Researchers at Queensland University of Technology in Australia examined the implementation of an artificial intelligence system designed to flag potential findings on computed tomography imaging studies at a large tertiary referral hospital in Brisbane. Rather than evaluating diagnostic accuracy under controlled conditions, the investigators conducted qualitative interviews across preimplementation, implementation, and postimplementation phases to explore adoption patterns, clinician experiences, and organizational factors shaping use.
The artificial intelligence system was integrated into clinical operations so that computed tomography images were transferred to the platform, which flagged or highlighted potential findings for radiologists to review.
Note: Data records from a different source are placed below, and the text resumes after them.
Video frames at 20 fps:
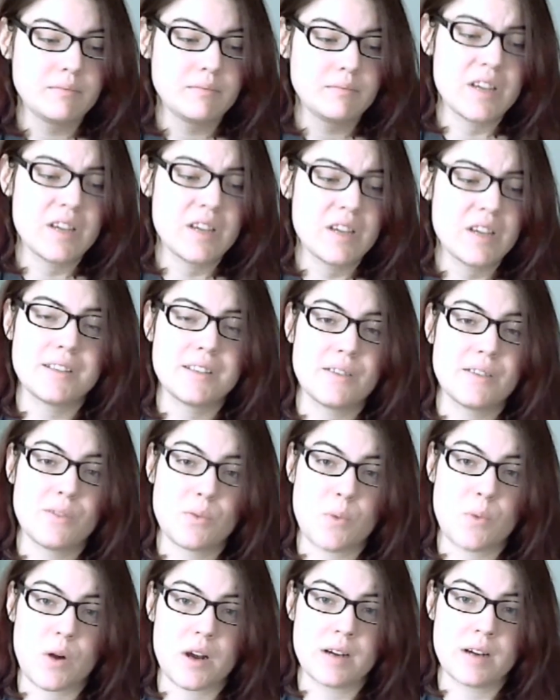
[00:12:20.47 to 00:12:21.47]
the
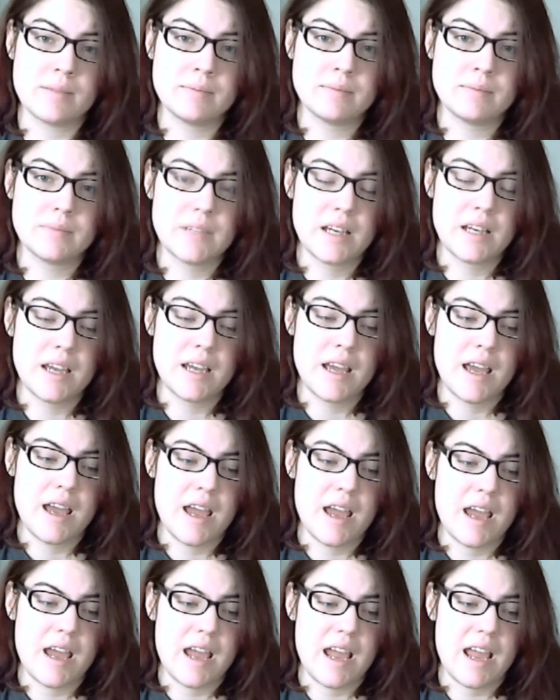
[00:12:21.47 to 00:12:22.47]
Civil War,
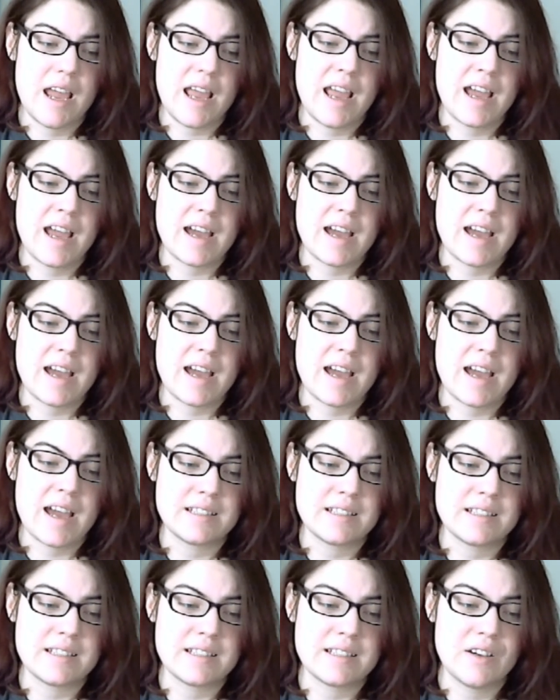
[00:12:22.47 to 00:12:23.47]
and
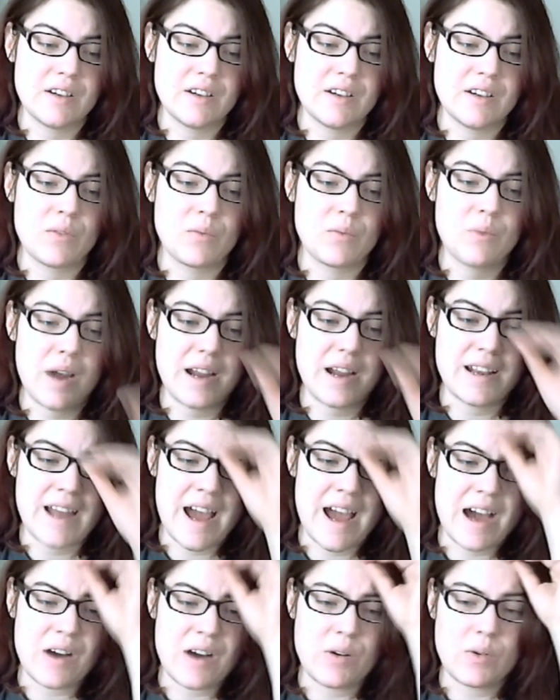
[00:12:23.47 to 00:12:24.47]
right
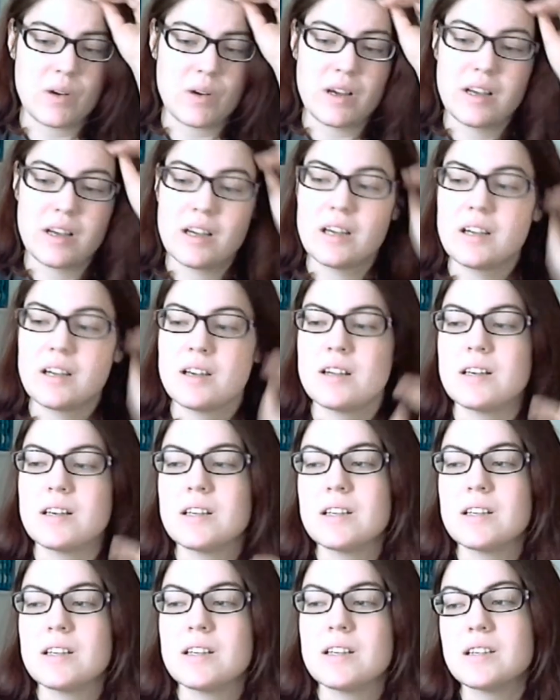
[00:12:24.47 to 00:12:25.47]
now,
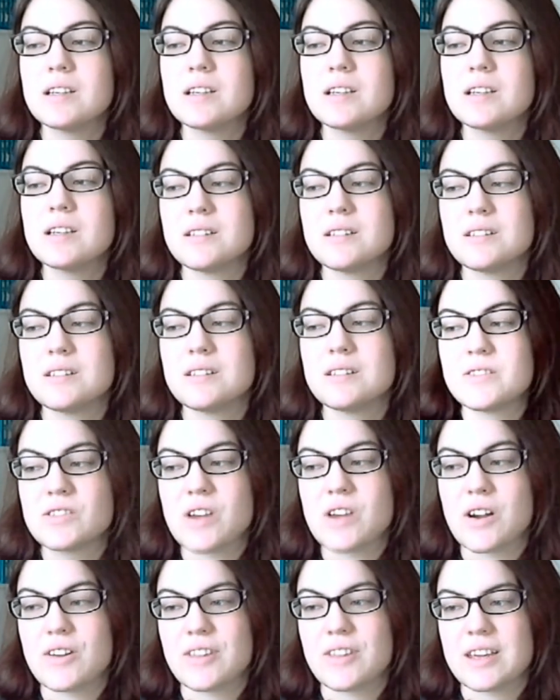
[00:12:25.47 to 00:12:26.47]

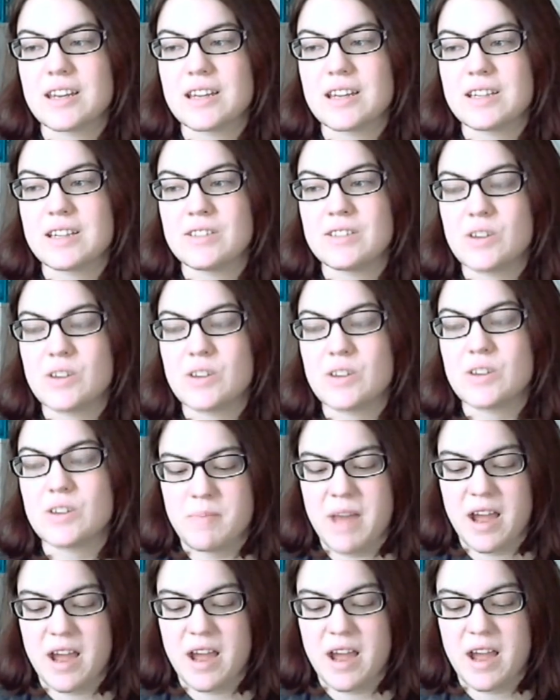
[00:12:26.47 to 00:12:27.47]
Scarlett is going
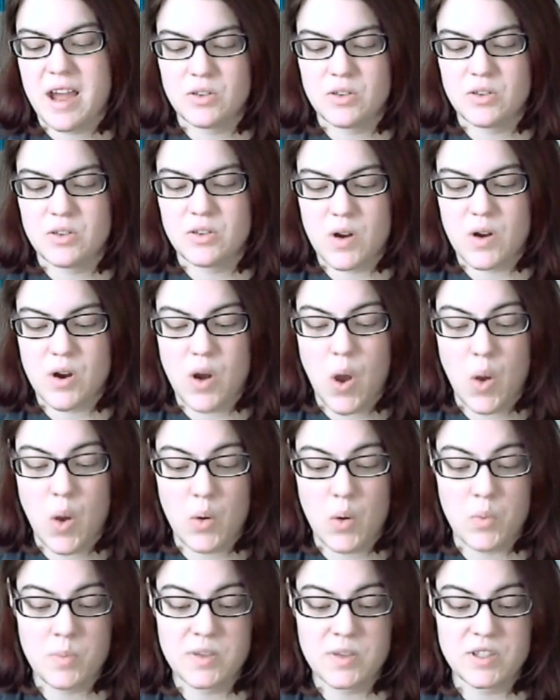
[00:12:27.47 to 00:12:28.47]
back to her
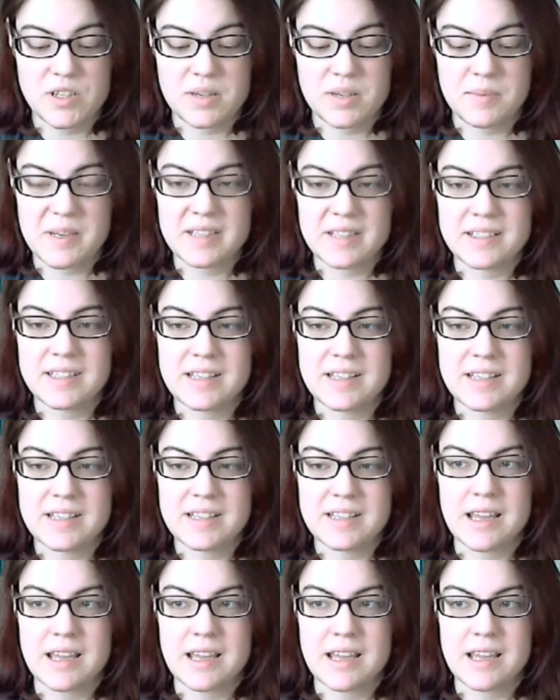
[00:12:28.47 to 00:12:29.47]
home. She had been
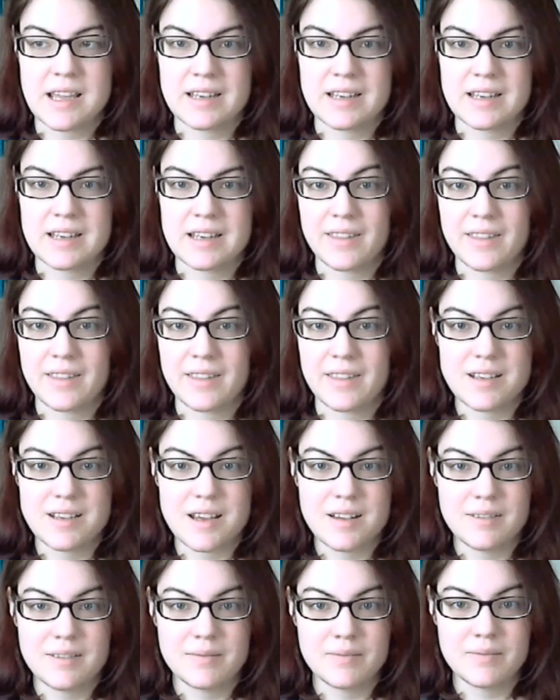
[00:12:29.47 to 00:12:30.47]
staying in Atlanta
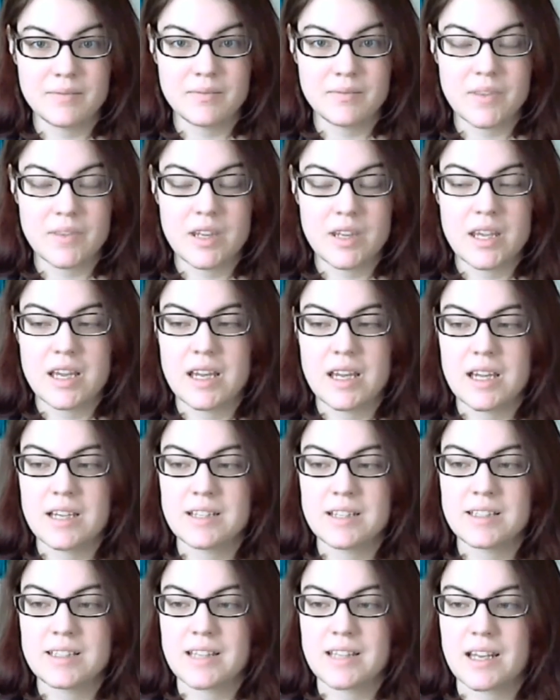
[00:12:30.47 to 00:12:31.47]

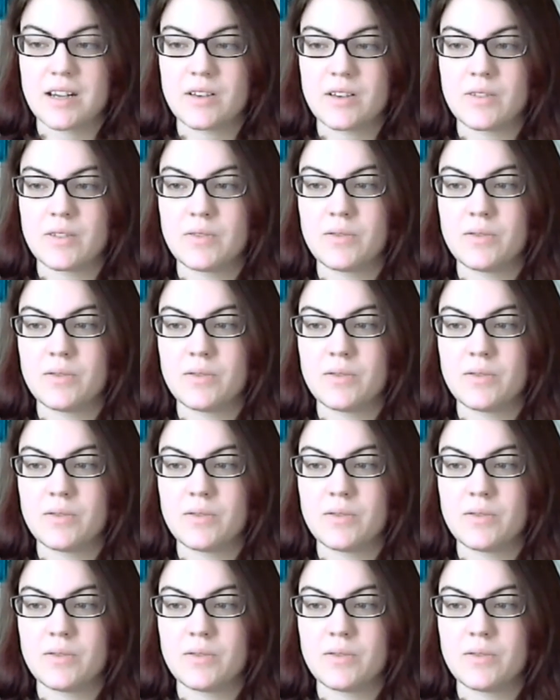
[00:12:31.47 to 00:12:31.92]
instead of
Clinicians reported that the tool had the potential to help draw attention to certain cases, particularly during periods of high workload. However, engagement with the system varied across users and clinical contexts.
Adoption was not uniform. Some radiologists consistently interacted with the tool’s outputs, while others used it less frequently. Participants described “information overload,” inconsistent performance, and uncertainty about responsibility and medicolegal liability as barriers to sustained engagement. Interoperability challenges and workflow disruptions — including additional steps required during reporting — also influenced how and when the tool was used.
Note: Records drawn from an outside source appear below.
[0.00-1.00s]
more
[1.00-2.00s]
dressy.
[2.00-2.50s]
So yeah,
The authors report that regulatory approval and prior technical validation did not prevent implementation challenges. Interview data highlighted uncertainty about accountability, the need for clearer communication regarding system limitations, and ongoing adjustments to workflow integration.
The authors describe implementation as an ongoing process rather than a one-time installation. Interview findings highlighted the need for continued evaluation, clearer governance structures, and sustained engagement from radiologists during deployment.
The authors declared having no competing interests.